What you need to do: Exact reproduction of every record is required, and pictures are to be excluded.

··· Records shown

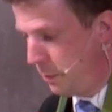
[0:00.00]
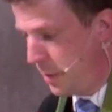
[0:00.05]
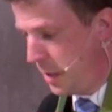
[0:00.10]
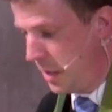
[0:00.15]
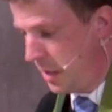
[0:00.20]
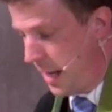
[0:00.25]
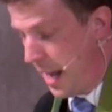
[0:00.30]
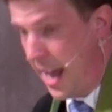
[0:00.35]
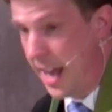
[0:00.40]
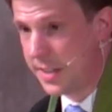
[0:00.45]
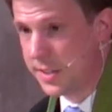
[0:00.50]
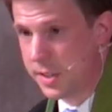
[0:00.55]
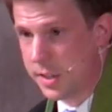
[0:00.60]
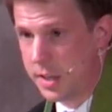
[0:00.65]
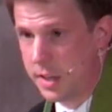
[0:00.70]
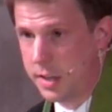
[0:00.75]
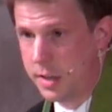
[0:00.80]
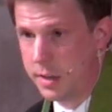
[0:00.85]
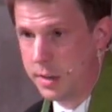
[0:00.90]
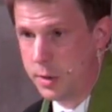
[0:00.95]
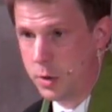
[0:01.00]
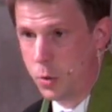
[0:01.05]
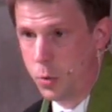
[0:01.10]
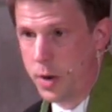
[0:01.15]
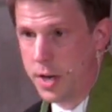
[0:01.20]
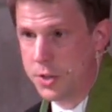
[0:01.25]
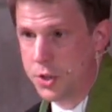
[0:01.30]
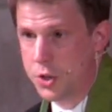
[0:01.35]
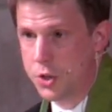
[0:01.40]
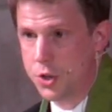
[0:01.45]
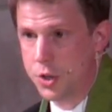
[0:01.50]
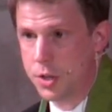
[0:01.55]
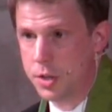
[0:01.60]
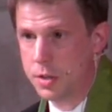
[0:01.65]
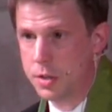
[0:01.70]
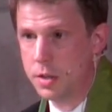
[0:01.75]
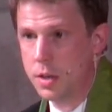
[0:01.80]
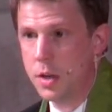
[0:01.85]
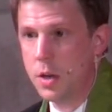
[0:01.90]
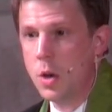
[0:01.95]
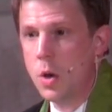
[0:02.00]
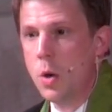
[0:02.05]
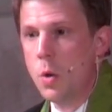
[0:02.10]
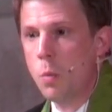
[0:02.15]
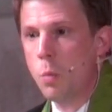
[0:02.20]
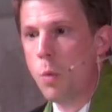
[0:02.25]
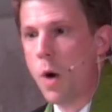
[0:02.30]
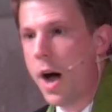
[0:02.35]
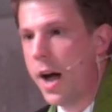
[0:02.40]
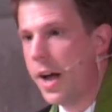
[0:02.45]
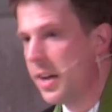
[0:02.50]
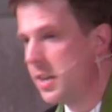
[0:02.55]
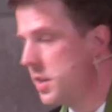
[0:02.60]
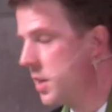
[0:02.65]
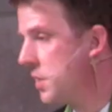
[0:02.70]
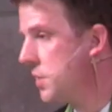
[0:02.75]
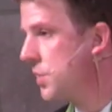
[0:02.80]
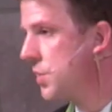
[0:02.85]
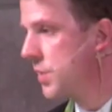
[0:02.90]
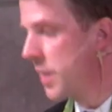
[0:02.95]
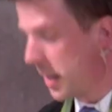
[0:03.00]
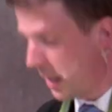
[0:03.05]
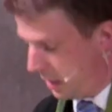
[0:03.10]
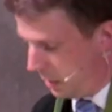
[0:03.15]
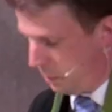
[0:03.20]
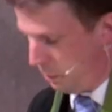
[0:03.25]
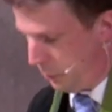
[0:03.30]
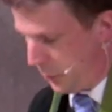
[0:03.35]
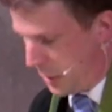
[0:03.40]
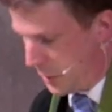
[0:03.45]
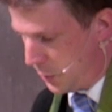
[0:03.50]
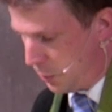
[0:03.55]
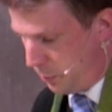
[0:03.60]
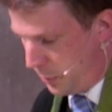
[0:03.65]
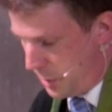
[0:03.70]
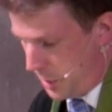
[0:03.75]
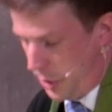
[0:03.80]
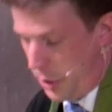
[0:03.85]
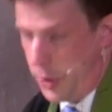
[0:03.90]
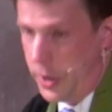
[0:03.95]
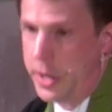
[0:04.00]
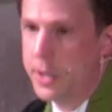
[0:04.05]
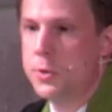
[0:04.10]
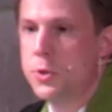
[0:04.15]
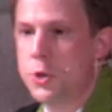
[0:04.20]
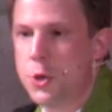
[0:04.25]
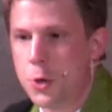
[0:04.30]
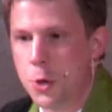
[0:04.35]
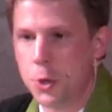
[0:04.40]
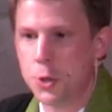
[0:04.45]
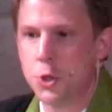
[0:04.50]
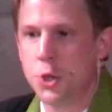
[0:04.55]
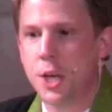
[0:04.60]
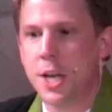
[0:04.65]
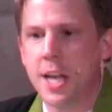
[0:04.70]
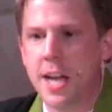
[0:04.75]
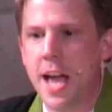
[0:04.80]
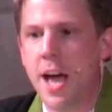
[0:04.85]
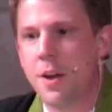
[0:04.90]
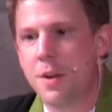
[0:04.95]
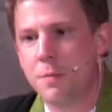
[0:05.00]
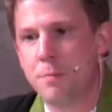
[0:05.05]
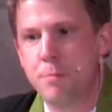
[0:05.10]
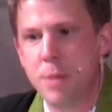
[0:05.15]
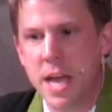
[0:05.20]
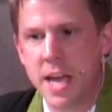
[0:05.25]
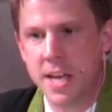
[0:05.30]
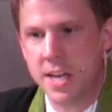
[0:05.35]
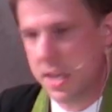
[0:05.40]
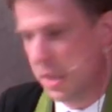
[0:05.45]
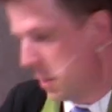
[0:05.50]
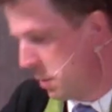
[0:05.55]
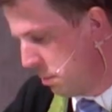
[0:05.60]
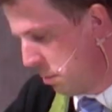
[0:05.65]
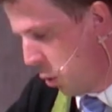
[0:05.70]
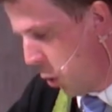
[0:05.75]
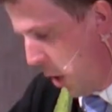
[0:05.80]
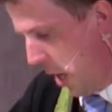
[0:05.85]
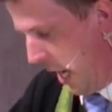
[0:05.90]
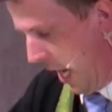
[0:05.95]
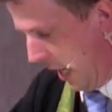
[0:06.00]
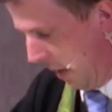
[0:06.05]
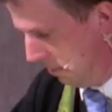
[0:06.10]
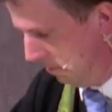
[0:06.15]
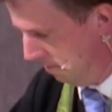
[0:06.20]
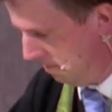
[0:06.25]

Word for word: been asking the question why does Second Presbyterian Church get out of bed in the morning?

······

Output below:
[0:00.00]
[0:00.05]
[0:00.10]
[0:00.15]
[0:00.20]
[0:00.25]
[0:00.30]
[0:00.35]
[0:00.40]
[0:00.45]
[0:00.50]
[0:00.55]
[0:00.60]
[0:00.65]
[0:00.70]
[0:00.75]
[0:00.80]
[0:00.85]
[0:00.90]
[0:00.95]
[0:01.00]
[0:01.05]
[0:01.10]
[0:01.15]
[0:01.20]
[0:01.25]
[0:01.30]
[0:01.35]
[0:01.40]
[0:01.45]
[0:01.50]
[0:01.55]
[0:01.60]
[0:01.65]
[0:01.70]
[0:01.75]
[0:01.80]
[0:01.85]
[0:01.90]
[0:01.95]
[0:02.00]
[0:02.05]
[0:02.10]
[0:02.15]
[0:02.20]
[0:02.25]
[0:02.30]
[0:02.35]
[0:02.40]
[0:02.45]
[0:02.50]
[0:02.55]
[0:02.60]
[0:02.65]
[0:02.70]
[0:02.75]
[0:02.80]
[0:02.85]
[0:02.90]
[0:02.95]
[0:03.00]
[0:03.05]
[0:03.10]
[0:03.15]
[0:03.20]
[0:03.25]
[0:03.30]
[0:03.35]
[0:03.40]
[0:03.45]
[0:03.50]
[0:03.55]
[0:03.60]
[0:03.65]
[0:03.70]
[0:03.75]
[0:03.80]
[0:03.85]
[0:03.90]
[0:03.95]
[0:04.00]
[0:04.05]
[0:04.10]
[0:04.15]
[0:04.20]
[0:04.25]
[0:04.30]
[0:04.35]
[0:04.40]
[0:04.45]
[0:04.50]
[0:04.55]
[0:04.60]
[0:04.65]
[0:04.70]
[0:04.75]
[0:04.80]
[0:04.85]
[0:04.90]
[0:04.95]
[0:05.00]
[0:05.05]
[0:05.10]
[0:05.15]
[0:05.20]
[0:05.25]
[0:05.30]
[0:05.35]
[0:05.40]
[0:05.45]
[0:05.50]
[0:05.55]
[0:05.60]
[0:05.65]
[0:05.70]
[0:05.75]
[0:05.80]
[0:05.85]
[0:05.90]
[0:05.95]
[0:06.00]
[0:06.05]
[0:06.10]
[0:06.15]
[0:06.20]
[0:06.25]

Word for word: been asking the question why does Second Presbyterian Church get out of bed in the morning?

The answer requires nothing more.